**What the task asks:** Please transcribe the data below exactly. Leave the pictures out.

**Exercise material:**
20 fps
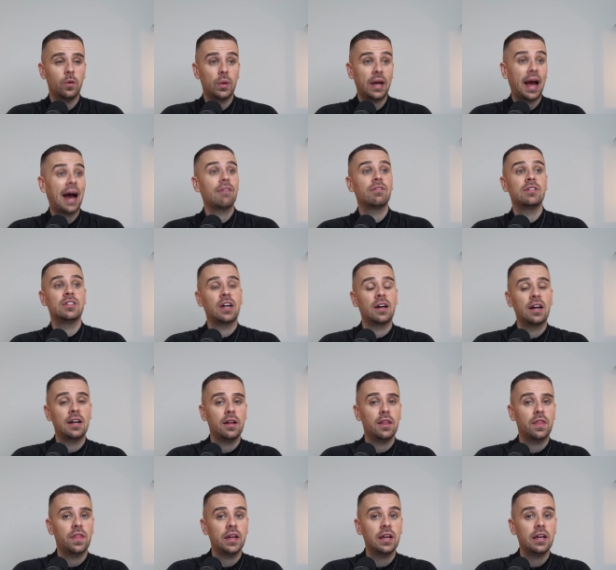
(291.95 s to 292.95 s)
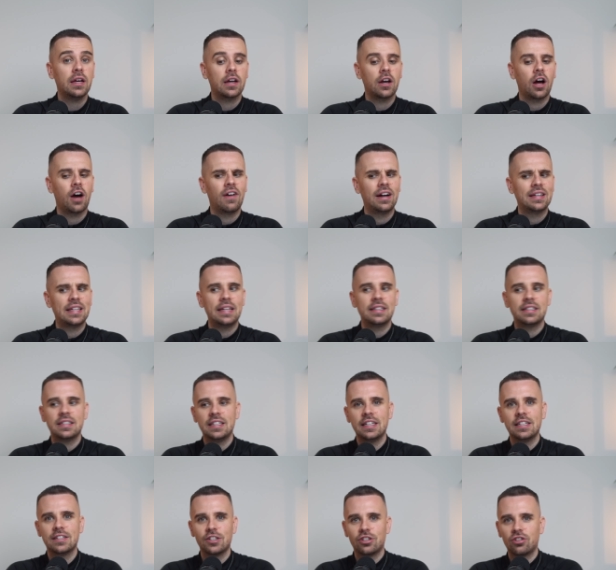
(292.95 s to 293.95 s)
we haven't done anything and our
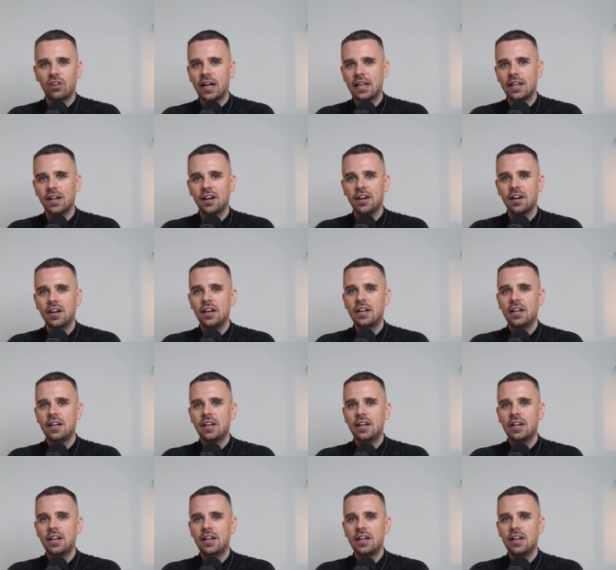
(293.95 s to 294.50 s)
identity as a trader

**Exercise response:**
20 fps
(291.95 s to 292.95 s)
(292.95 s to 293.95 s)
we haven't done anything and our
(293.95 s to 294.50 s)
identity as a trader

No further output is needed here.